I read Lucy’s article Who are the real fetish nazis? with considerable interest, and as one of the people responsible for questioning the fetish acceptability of the swastika in the first place, I feel bound to reply.
Firstly, there is no centralised ban. If a club promoter wants to exclude someone on the grounds of improper dress, it is the promoter’s decision. Nobody can stop you wearing swastikas in the street, or in the privacy of your own home, or indeed starting a swastika fetish club.
After a little proliferation of swastikas in 1993, The Firm consulted with The Anti Nazi League and co-produced a flier [enclosed] outlining the issues involved. We were in no position to institute an outright ban, nor did we think that to be the most effective measure. I attended the meeting at which SM Pride banned the swastika in 1998, and I voted against the motion, as a ban seemed to me, dictatorial and crude. However, the idea that we needed to distance ourselves from the Far Right in the eyes of the press prevailed. SFC followed with a similar ban shortly afterwards, and other organisations, including The Firm, have done so as well.
It is not pleasant to be told what to wear, and I know that a ban provides something to kick against (for which reason, I initially opposed it). Were this any other issue, I would support Lucy’s arguments, but a line has been drawn on the swastika, and drawn it must remain. Lucy has pointed out that people do get emotional around this issue, when the matter is best assayed with a mature detachment. I must point out that it is when people stop getting angry about attempted genocide that we need to worry. I will confine my emotion to that little show of irritation and proceed on more rational lines.
I am familiar with the argument citing as bigots, those who stifle the voices of bigotry, and it is a falsehood. Lucy’s suggestion that I am a nazi is based on a confusion. I am a sexual freedom activist who works very happily in a mixed race, gender and sexuality environment in an East London Theatre. Nazis are people dedicated to destroying the not-same; at time of writing, a real nazi is being tried in The Old Bailey for attempting to start a race war in London by blowing people up with nail bombs. If only Nazis confined themselves to telling people not to wear badges! Can you imagine the scene in Krakow? "Hello, Pinsky. I feared that big Brownshirt was going to beat you up, steal your property and send you to Auschwitz!" – "No, he just told me to take my Tufty Club badge off. They’re quite nice really." Alas, Nazis do exactly the reverse, and make people wear badges – for example, little yellow stars.
The exclusion of swastikas does not extend to uniforms, religious regalia, or any other badges.
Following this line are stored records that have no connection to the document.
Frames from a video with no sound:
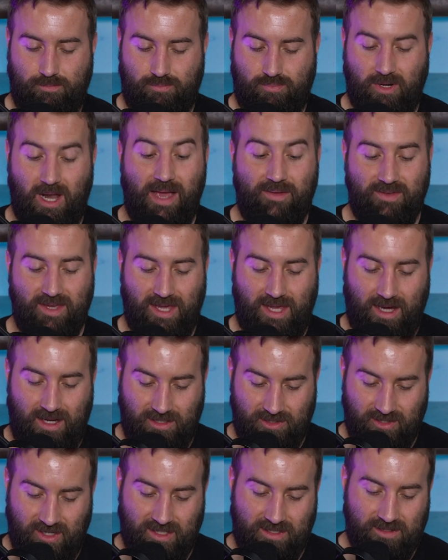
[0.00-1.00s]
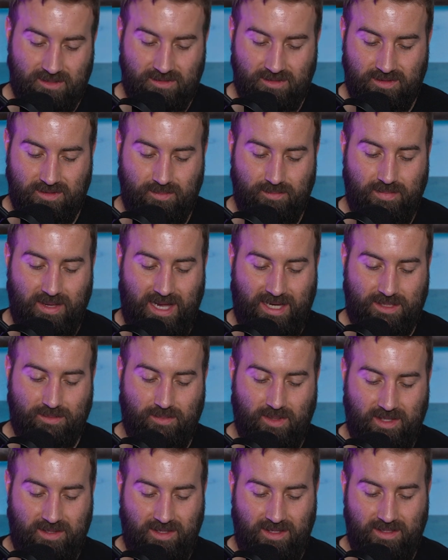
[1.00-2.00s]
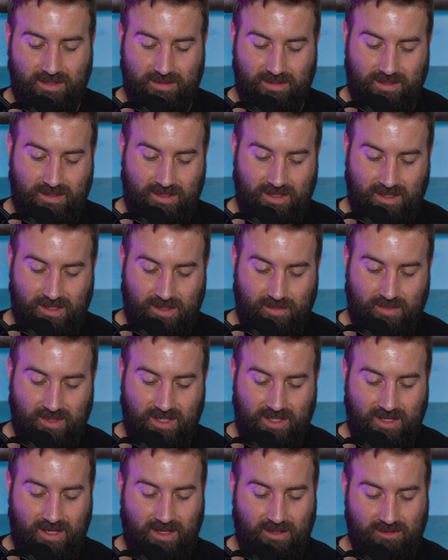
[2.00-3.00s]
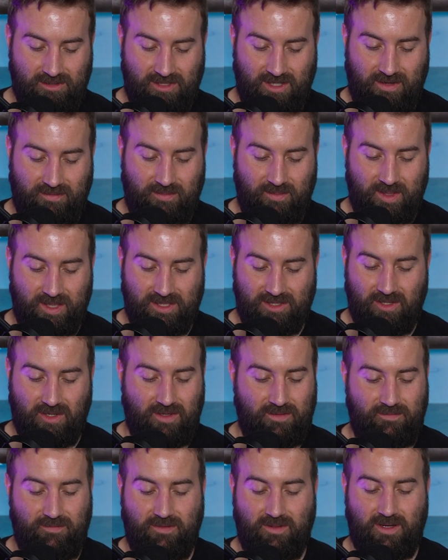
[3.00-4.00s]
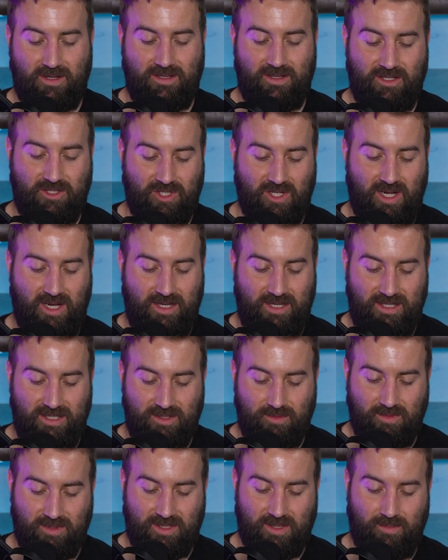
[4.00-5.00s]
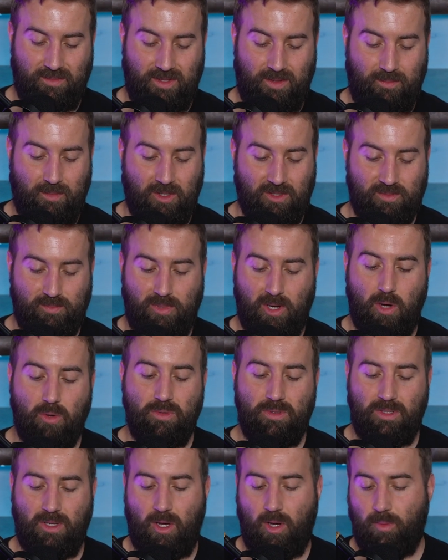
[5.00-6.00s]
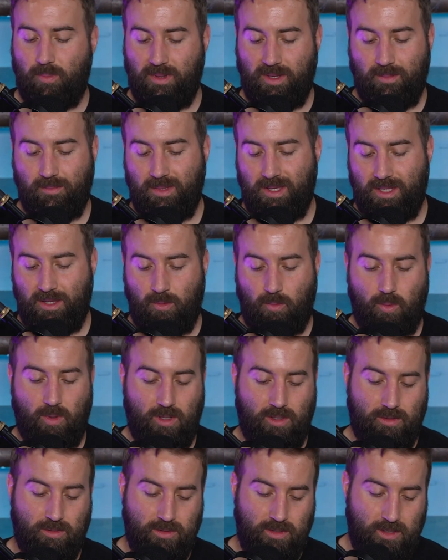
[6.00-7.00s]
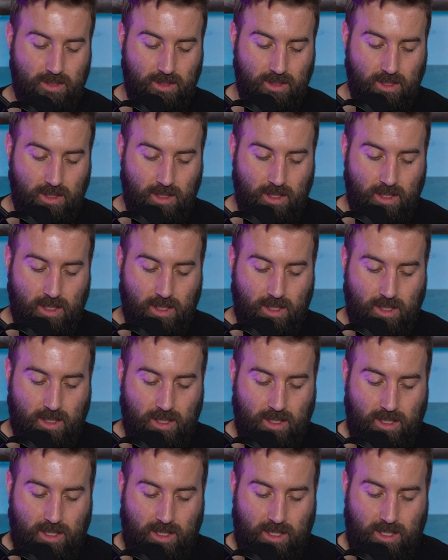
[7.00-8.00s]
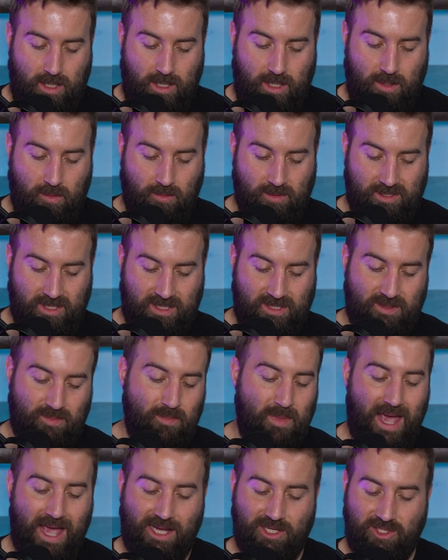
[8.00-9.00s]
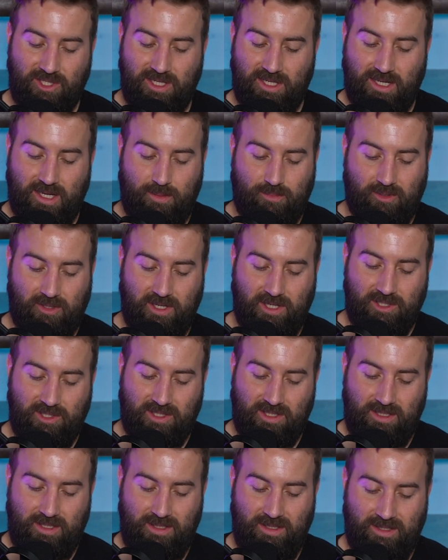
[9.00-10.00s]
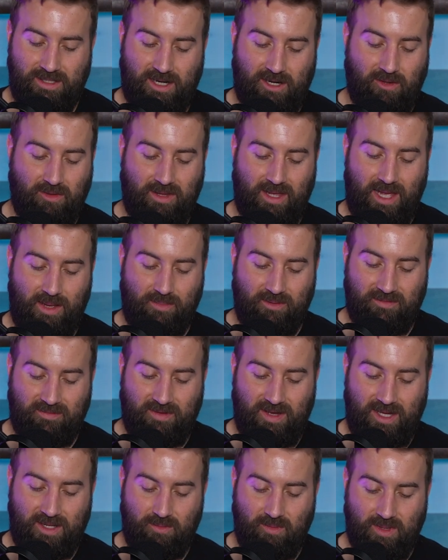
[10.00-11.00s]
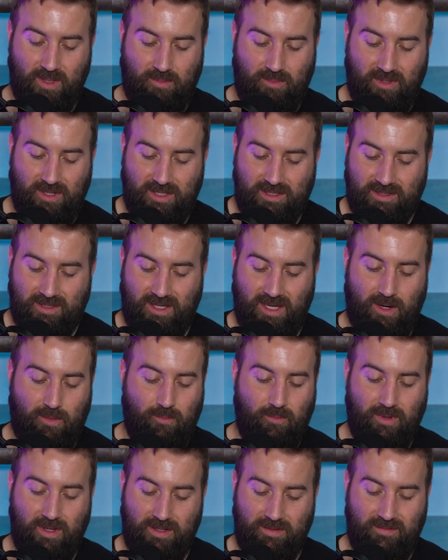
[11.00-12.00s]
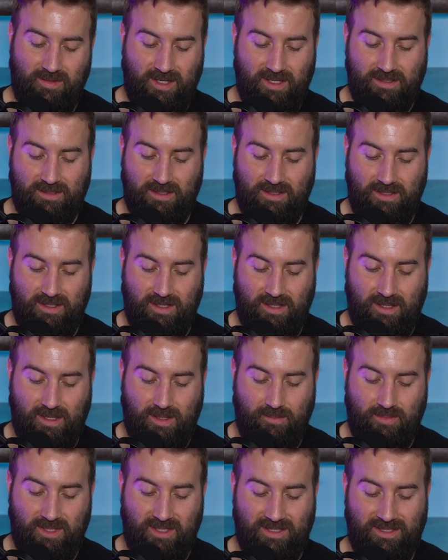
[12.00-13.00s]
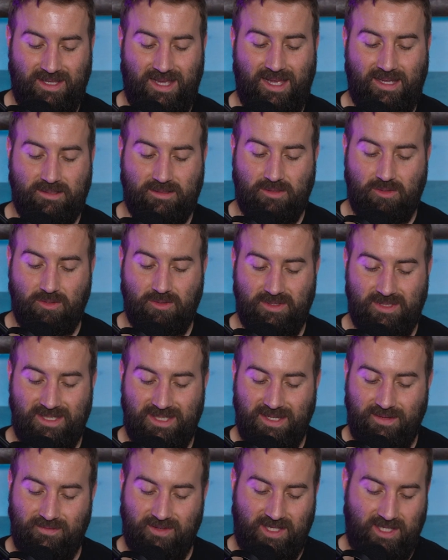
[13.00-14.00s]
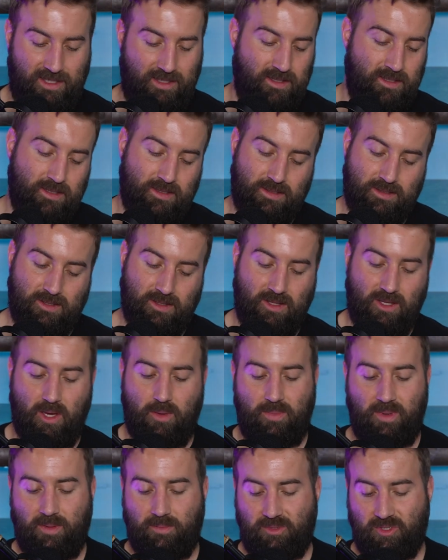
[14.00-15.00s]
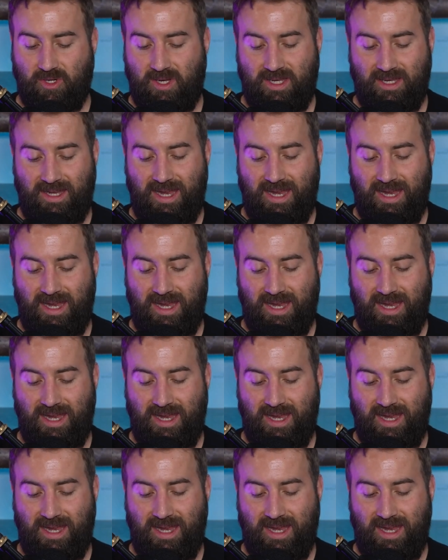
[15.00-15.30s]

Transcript: Private contractors, backed by the East India Company and English government, started flooding the Chinese with some of the most potent opium in the world. It was a smash hit operation that only amplified when the Brits got rid of the East India Company's exclusivity to the opium trade in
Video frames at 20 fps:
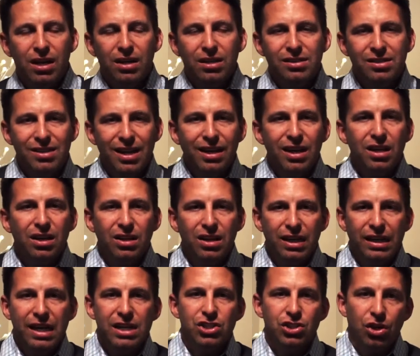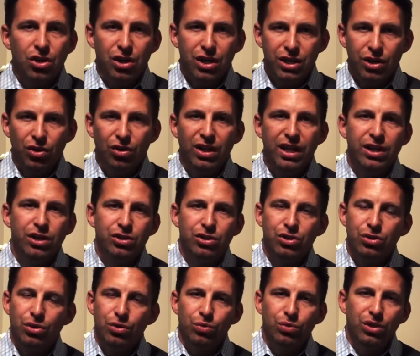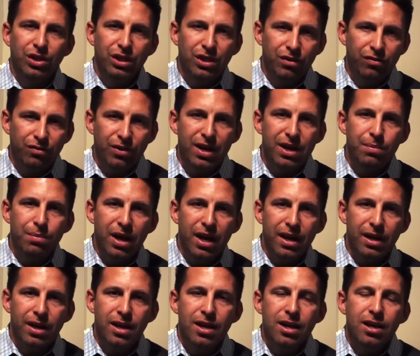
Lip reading: second clinic I started a year later to a really good friend of mine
The uniforms of the German army circa 1940 were especially smart – far more attractive than ours (with the possible exception of the WRAF) – and it would be nonsensical were SMers proscribed from wearing them, or any other uniform.
It is also true that in the past, the swastika has been used as a good luck talisman by various faiths, since then however, it has been hijacked by the far right with most significant effect. However benign it’s original meaning, it was not benign enough to stop all those people being gassed. It is now a symbol of Fascism, and there are still people who adhere to that most evil philosophy, and who list SMers and fetishists among those to be dealt with tomorrow, which they believe, belongs to them.
It has been argued, by apologists for the nazis, that more have been killed, down the ages, by people wearing crosses, hammer and sickles, and crescents. To this I must point out that Christianity, Communism and Islam kill people when they go wrong. Fascism kills people when it is working as it is intended to work, and not because of how they think, act or worship (which is bad enough), but because of their breed, irrespective of anything else.
No other creed is so inimical to the personal freedom embodied on The Scene, and the swastika symbolises that hatred of us. To wear a swastika on The Scene may not be the mark of a nazi, but it is the mark of a most dangerous complacency. The Second World War may be long over, but the human rights issues that under-ran it are still with us, and they may continue to be long after the last concentration camp survivor has died.